In this blog we are focused on the future and on developing a powerful forward story. How do you develop a forward story when ALS is the diagnosis? Let me rephrase the question: How do you develop a forward story when you have a terminal condition?

Don’t forget, we all do.

Some illnesses carry with them a generally accepted range of life expectancy. A person with ALS has a better idea of how much time they may have left. Those of us with the terminal illness of humanness just live like we are not terminal and like we are not dying. I am really not trying to be morbid, but I am trying to be realistic.

The task before all of us is to develop a forward story while knowing we have a terminal condition. We don’t like to look our mortality in the face. We find ways to avoid the topic. One of the responsibilities we all have is to grow up and to embrace adulthood. Living with the understanding that we are mortal and terminal is a requirement of adulthood. Becoming an adult requires honesty. Honesty demands that we face the fact that we will die.

Each six months or so I update my personal Forward Story. Some call this a Life Plan. It is a look at what I plan for my future to include and be. In order to remind myself of my own mortality, I begin each new version of my Forward Story with the following disclaimer:

The purpose of this Forward Story is not to predict the future. I have lived long enough now to understand that the future cannot be predicted. Part of the excitement and challenge of life is responding to unforeseen events. The various time horizons detailed here are not intended to imply that I believe that my life will continue for any specific length. I am aware of the fact that life is “even a mist” and that my life could end at any time. This is a fact of life. I also trust in God’s providence and plan for me. Hopefully my plans are consistent with His will for my life. This story is a snapshot of my vision for the future at this particular point in time. By definition it will change with the seasons of life and the circumstances I encounter. My reason for maintaining a Forward Story is to ensure that I do not simply wander through life aimlessly and look back one day as an old man disappointed in my lack of purpose and contribution to my family and to my world.

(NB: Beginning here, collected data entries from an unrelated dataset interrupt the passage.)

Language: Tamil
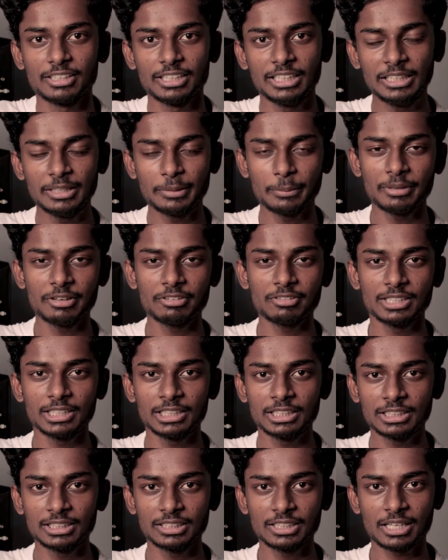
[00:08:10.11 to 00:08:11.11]
இன்னுமே
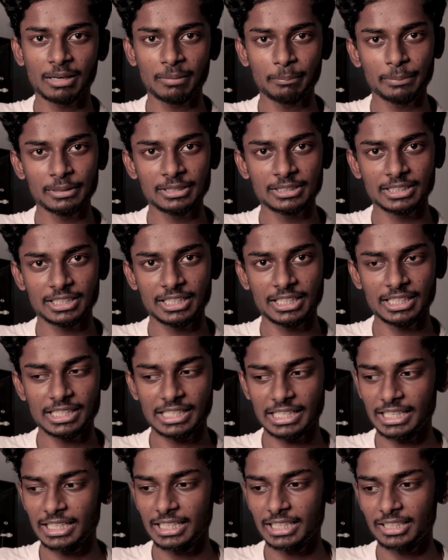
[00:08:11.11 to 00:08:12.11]
வந்து கம்பல்சரி
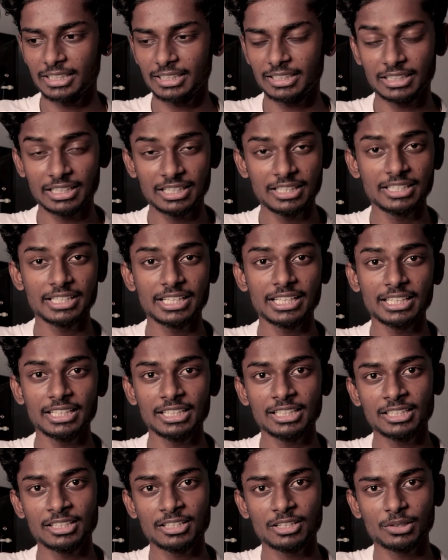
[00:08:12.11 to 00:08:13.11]
டெய்லி ரெண்டு டெய்லி
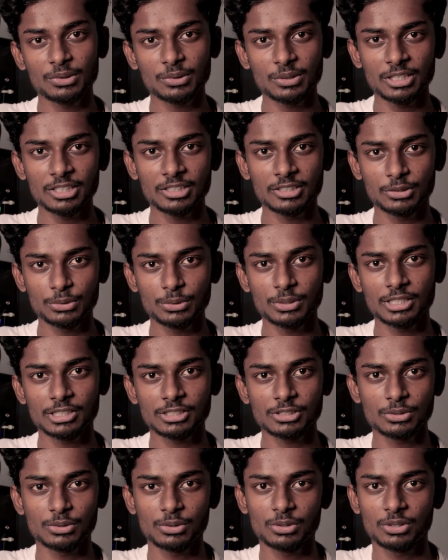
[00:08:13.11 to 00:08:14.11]
இல்லைனா கூட டூ
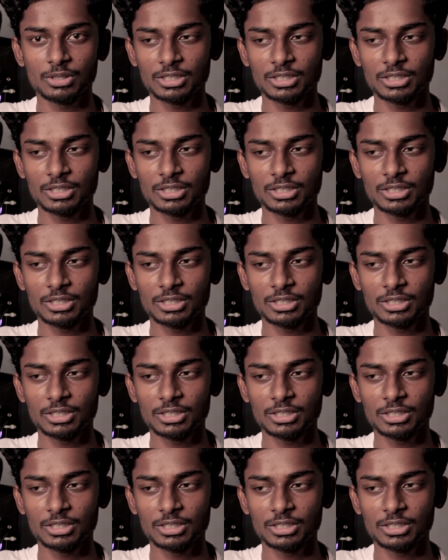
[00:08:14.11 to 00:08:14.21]
டேஸ்க்கு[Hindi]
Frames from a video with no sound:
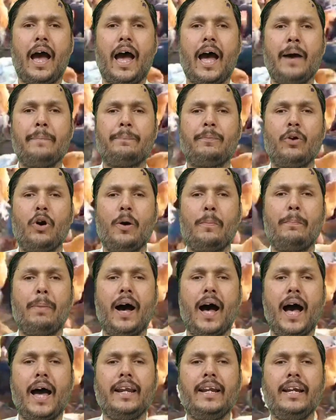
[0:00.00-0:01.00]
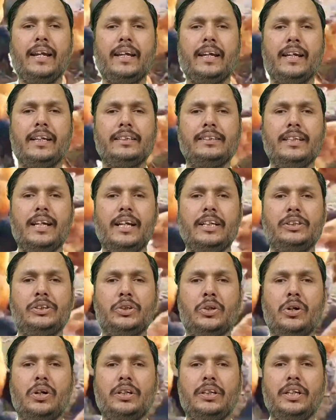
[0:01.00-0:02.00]
आपको बारीकी से
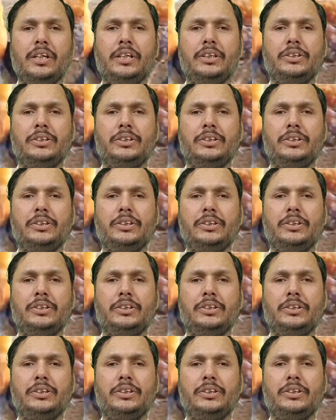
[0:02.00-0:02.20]
छोटी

As we go along I will further develop some of the ideas expressed in this disclaimer. For now, the main point is that I do not know how long I will live. The fact that I write a Forward Story doesn’t mean that I have any idea how long I will live. It simply means that I plan to live in a purposeful way.

My friend with ALS has a Forward Story. He planned well for his family with life insurance, and he has provided for them in other important ways. He will continue to enjoy his life and his family as he faces his disease and his future. He is also a person of faith who has a Forward Story he is relying on that extends beyond this human reality.

As I write and maintain my personal Forward Story, I will always remember that I am terminal. How about you?